🤖 AI Summary
**Google(Alphabet)が100年満期のポンド債を発行へ**
- Alphabetは、今週初めてのポンド建て「センチュリーボンド」‑ 100年償還の債券を売り出すために銀行と協議中。
- 同時に、先週は150億ドル規模のドル債を販売し、スイスフラン建ての債券も準備中と報じられた。
- 100年債は極めて稀な長期借入手段で、過去に発行したのはオーストリアやアルゼンチンの政府、オックスフォード大学、EDF、ウェルカム・トラスト(2018年)などに限られる。
- テック業界ではIBMが1996年に100年債を発行した例があるだけで、ほとんどが40年以内の期間。
- 大手テック企業とそのサプライヤーは、今年だけで約7,000億ドル規模のAIインフラ投資を見込んでおり、データセンター建設資金を調達するために債券市場への依存が高まっている。
- 本件は、1997年にモトローラが発行した100年債以来、テックセクターでの発行は久々となる。
要するに、AlphabetはAI投資資金調達の一環として、過去に例が少ない100年満期のポンド債を発行し、テック企業の長期資金調達の新たな潮流を示唆している。
Alphabet has lined up banks to sell a rare 100-year bond, stepping up a borrowing spree by Big Tech companies racing to fund their vast investments in AI this year. From a report: The so-called century bond will form part of a debut sterling issuance this week by Google's parent company, according to people familiar with the matter. Alphabet was also selling $15bn of dollar bonds on Monday and lining up a Swiss franc bond sale, the people said.

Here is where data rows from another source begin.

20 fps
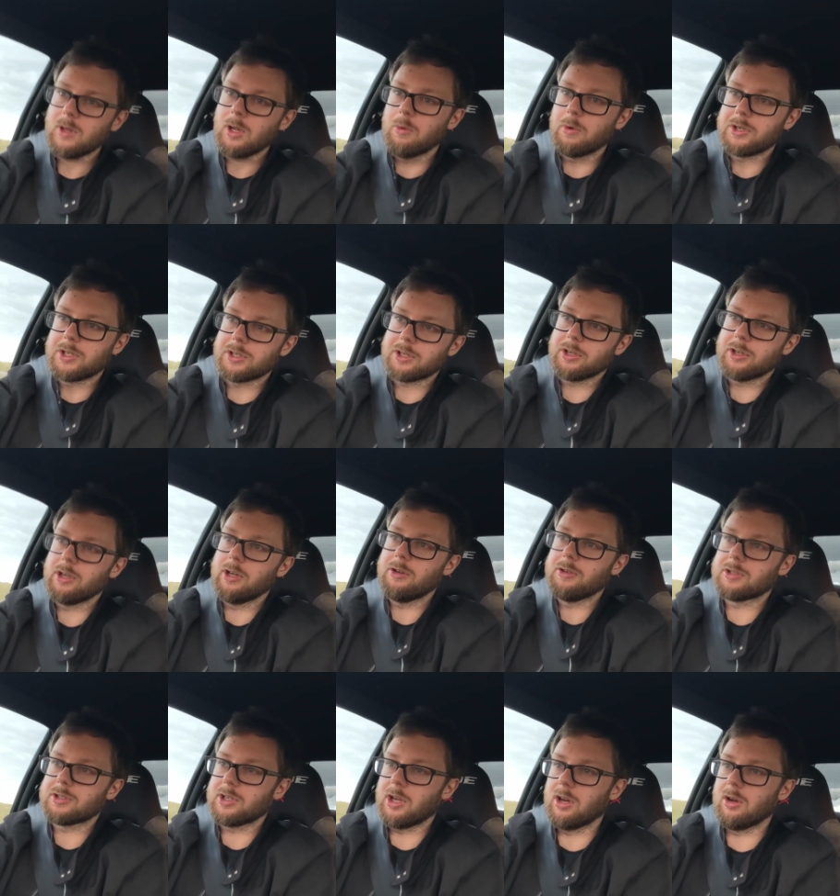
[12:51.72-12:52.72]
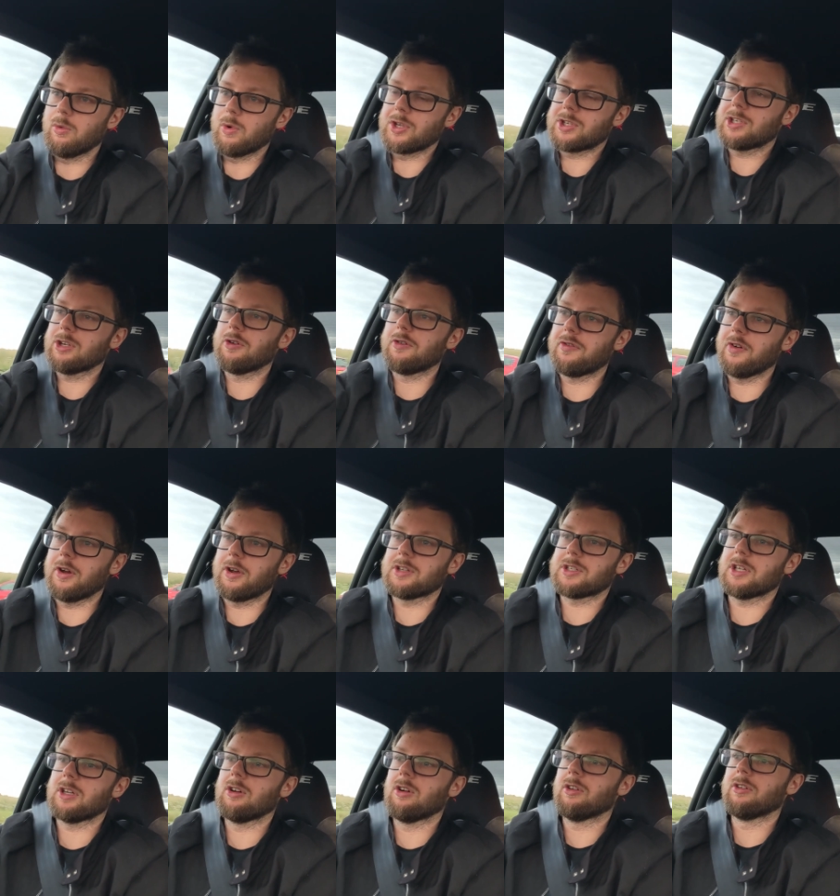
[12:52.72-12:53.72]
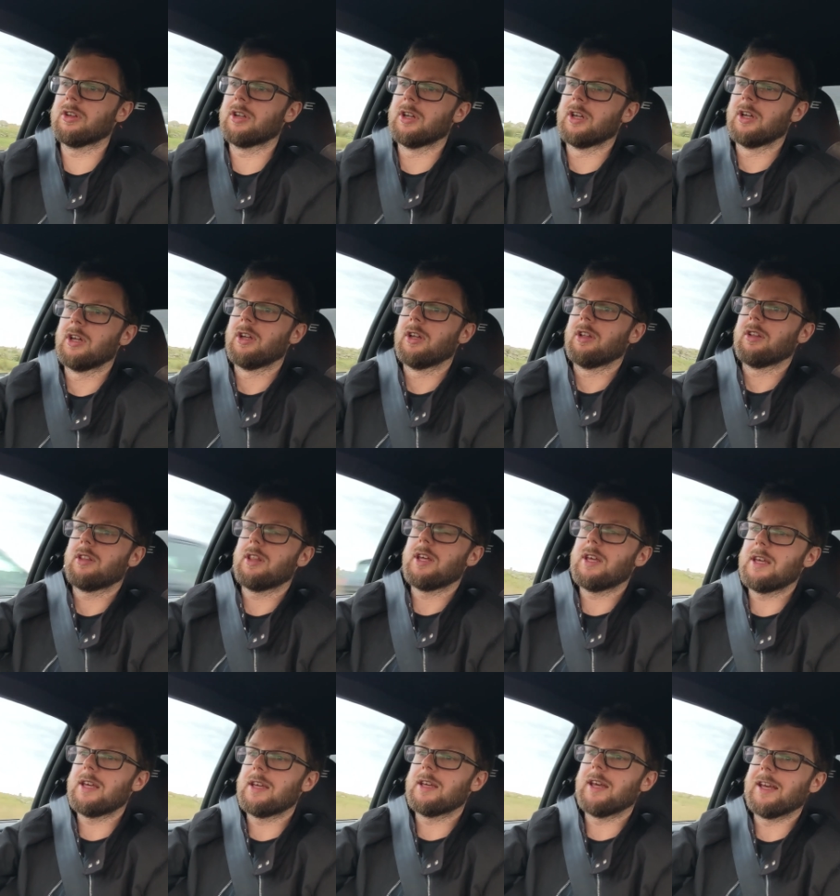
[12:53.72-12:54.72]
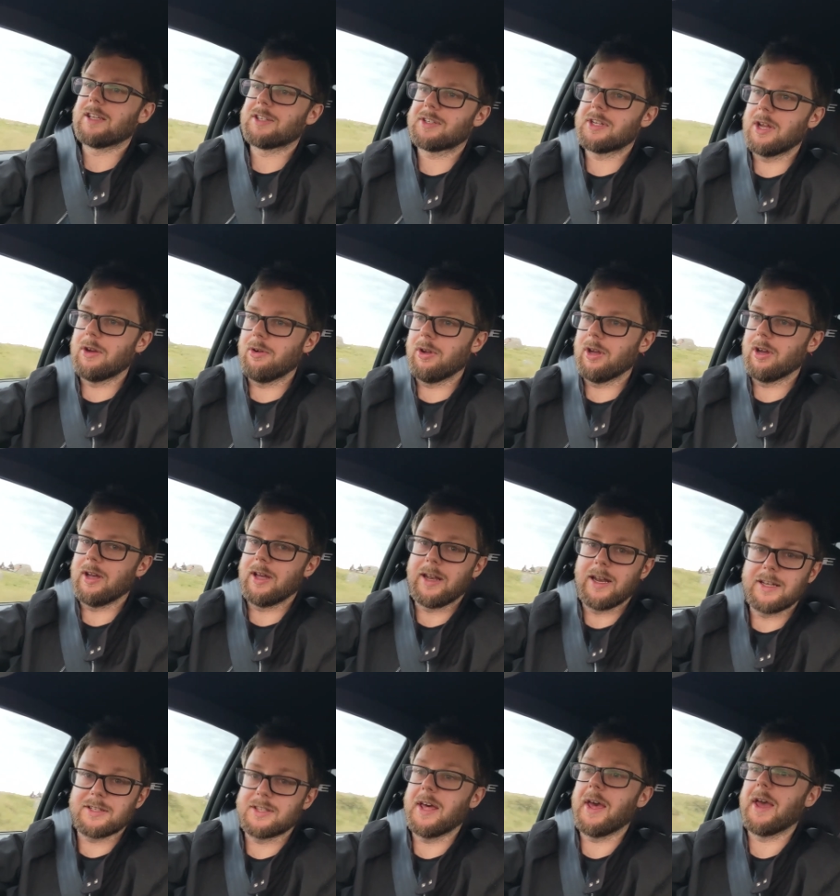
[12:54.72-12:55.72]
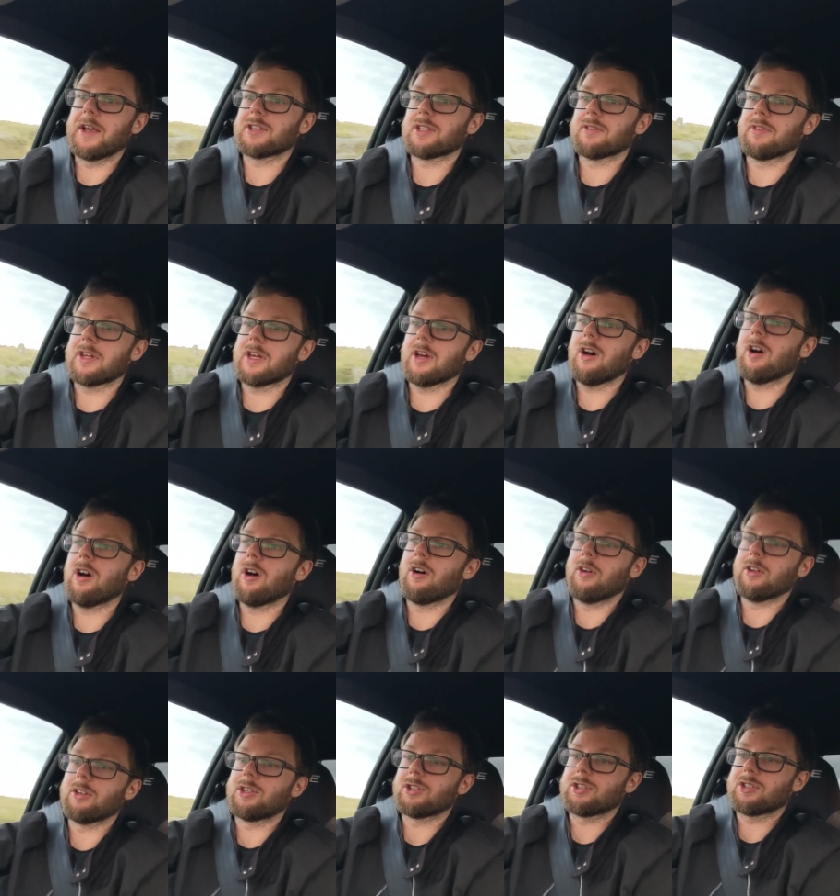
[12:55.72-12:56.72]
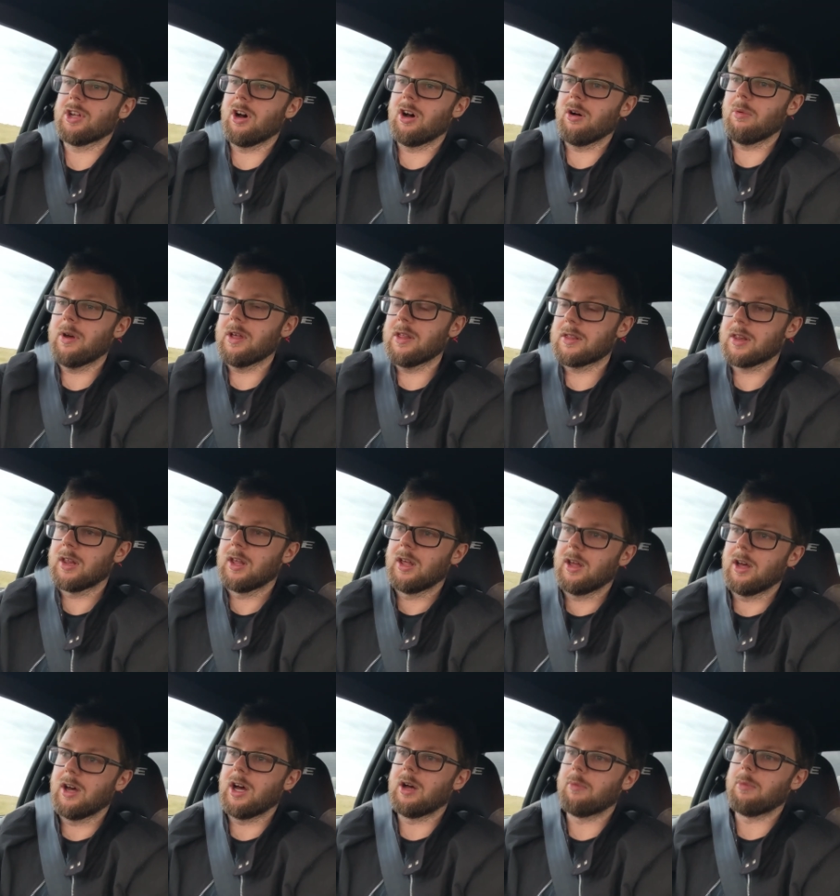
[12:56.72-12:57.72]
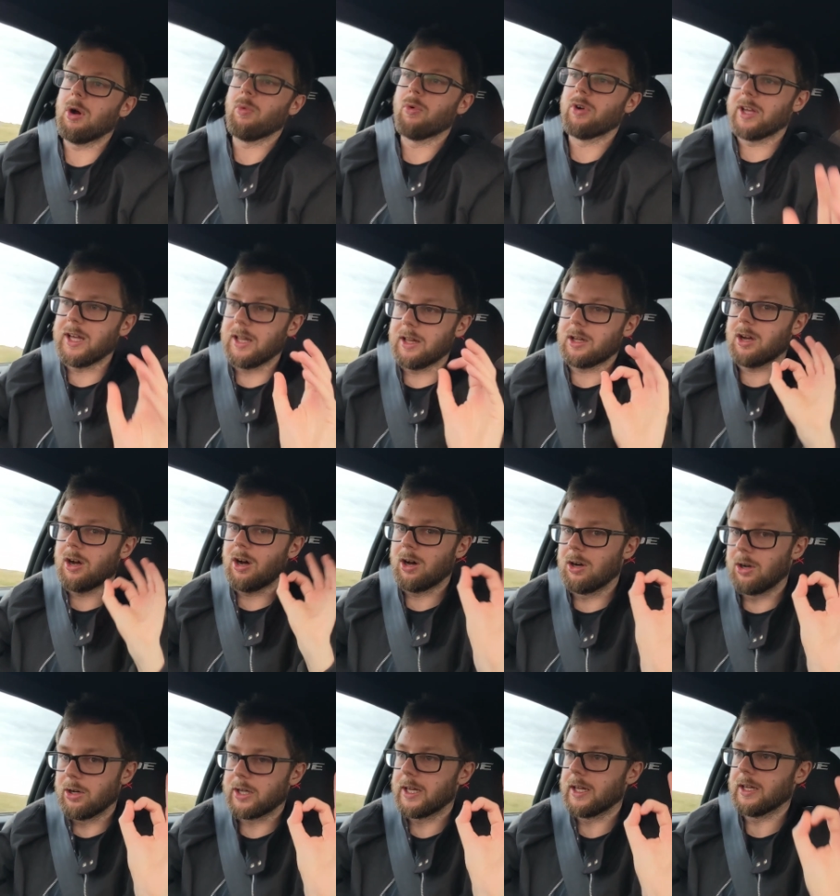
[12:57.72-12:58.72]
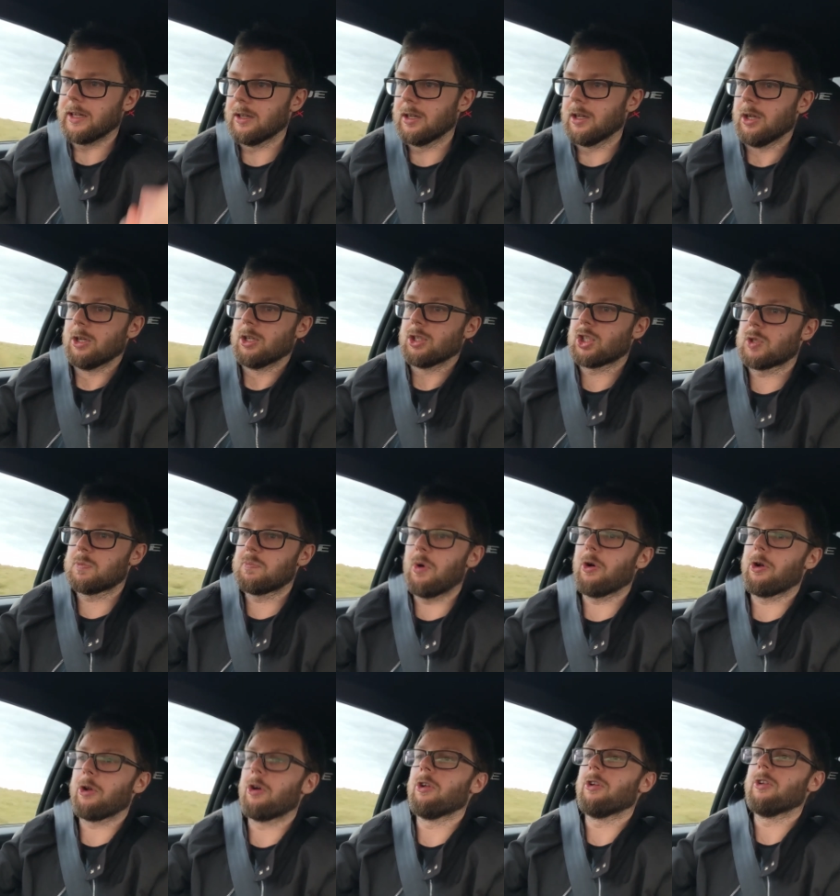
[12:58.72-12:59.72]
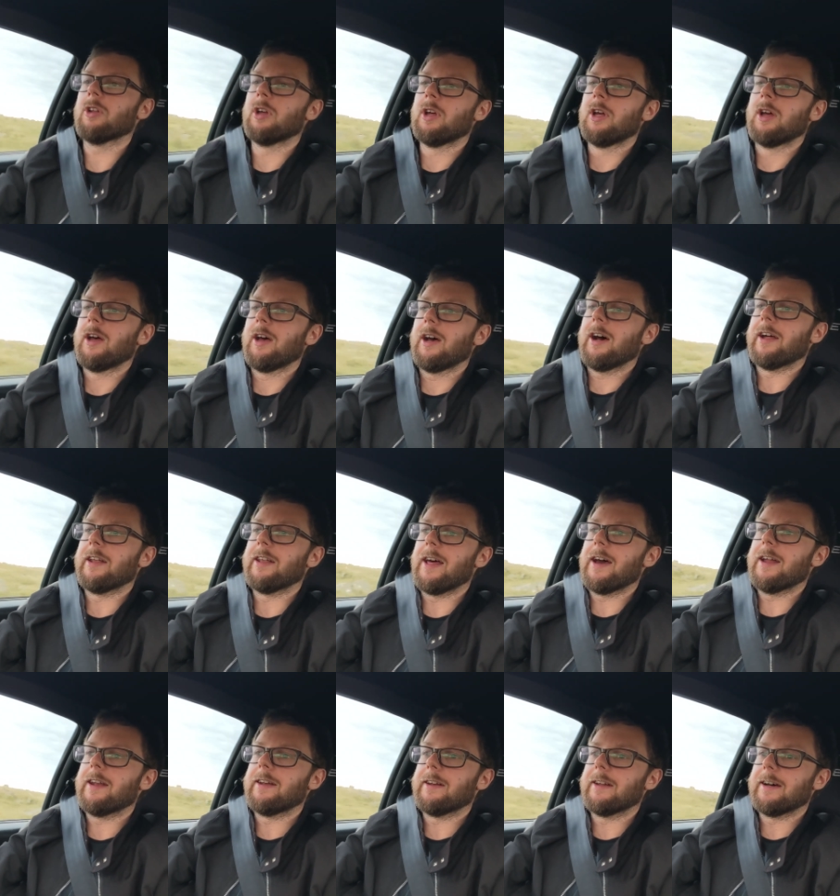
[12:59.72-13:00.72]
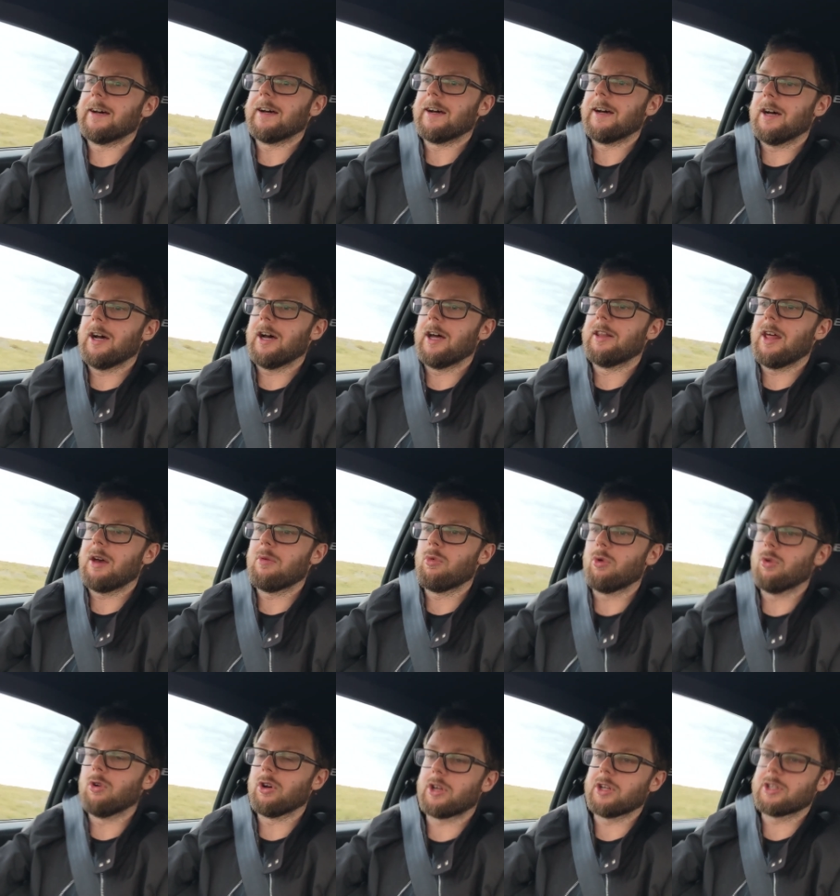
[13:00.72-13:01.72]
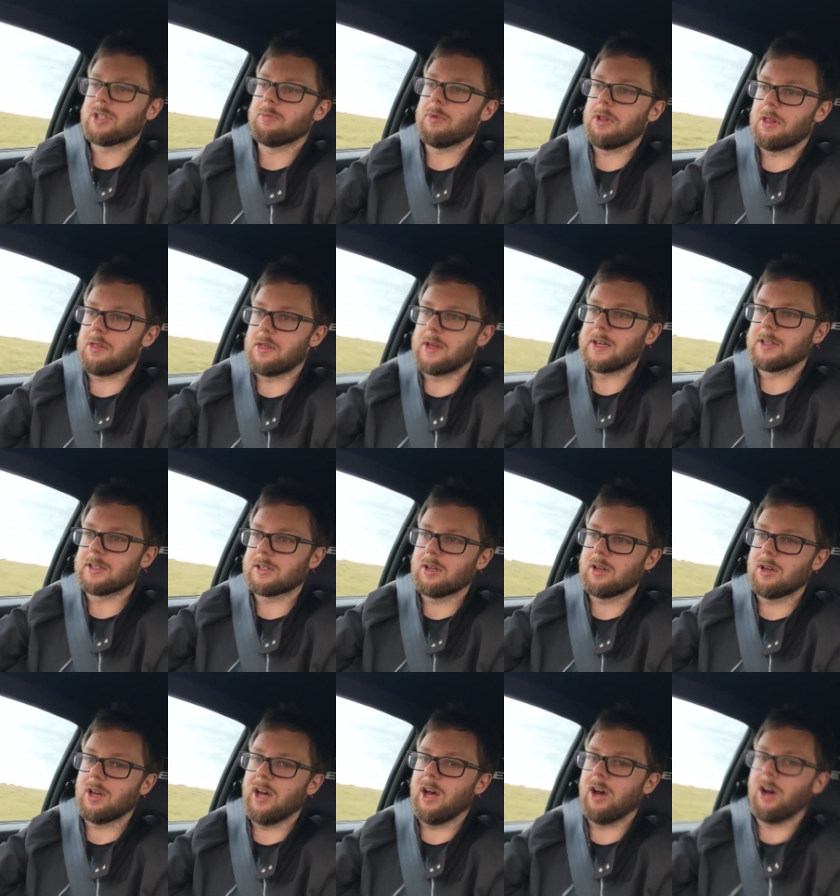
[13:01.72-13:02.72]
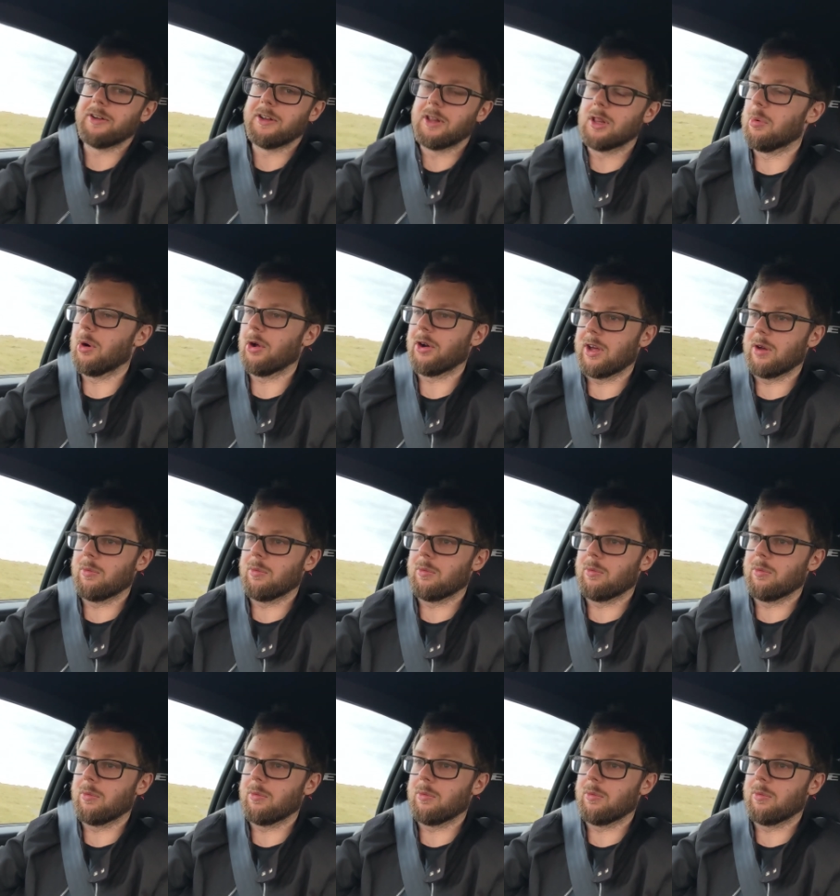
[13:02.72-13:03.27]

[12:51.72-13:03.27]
which is good news. So we're still focusing on the exterior and aesthetics of the car to start with. I want to get the car looking spot on, and then we'll look at some other things under the bonnet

Century bonds -- long-term borrowing at its most extreme -- are highly unusual, although a flurry were sold during the period of very low interest rates that followed the financial crisis, including by governments such as Austria and Argentina. The University of Oxford, EDF and the Wellcome Trust -- the most recent in 2018 -- are the only issuers to have previously tapped the sterling century market.
Such sales are even rarer in the tech sector, with most of the industry's biggest groups issuing up to 40 years, although IBM sold a 100-year bond back in 1996. Big Tech companies and their suppliers are expected to invest almost $700bn in AI infrastructure this year and are increasingly turning to the debt markets to finance the giant data centre build-out. Michael Burry, writing on Substack: Alphabet looking to issue a 100-year bond. Last time this happened in tech was Motorola in 1997, which was the last year Motorola was considered a big deal.
At the start of 1997, Motorola was a top 25 market cap and top 25 revenue corporation in America. Never again. The Motorola corporate brand in 1997 was ranked #1 in the US, ahead of Microsoft. In 1998, Nokia overtook Motorola in cell phones, and after the iPhone it fell out of the consumer eye. Today Motorola is the 232nd largest market cap with only $11 billion in sales.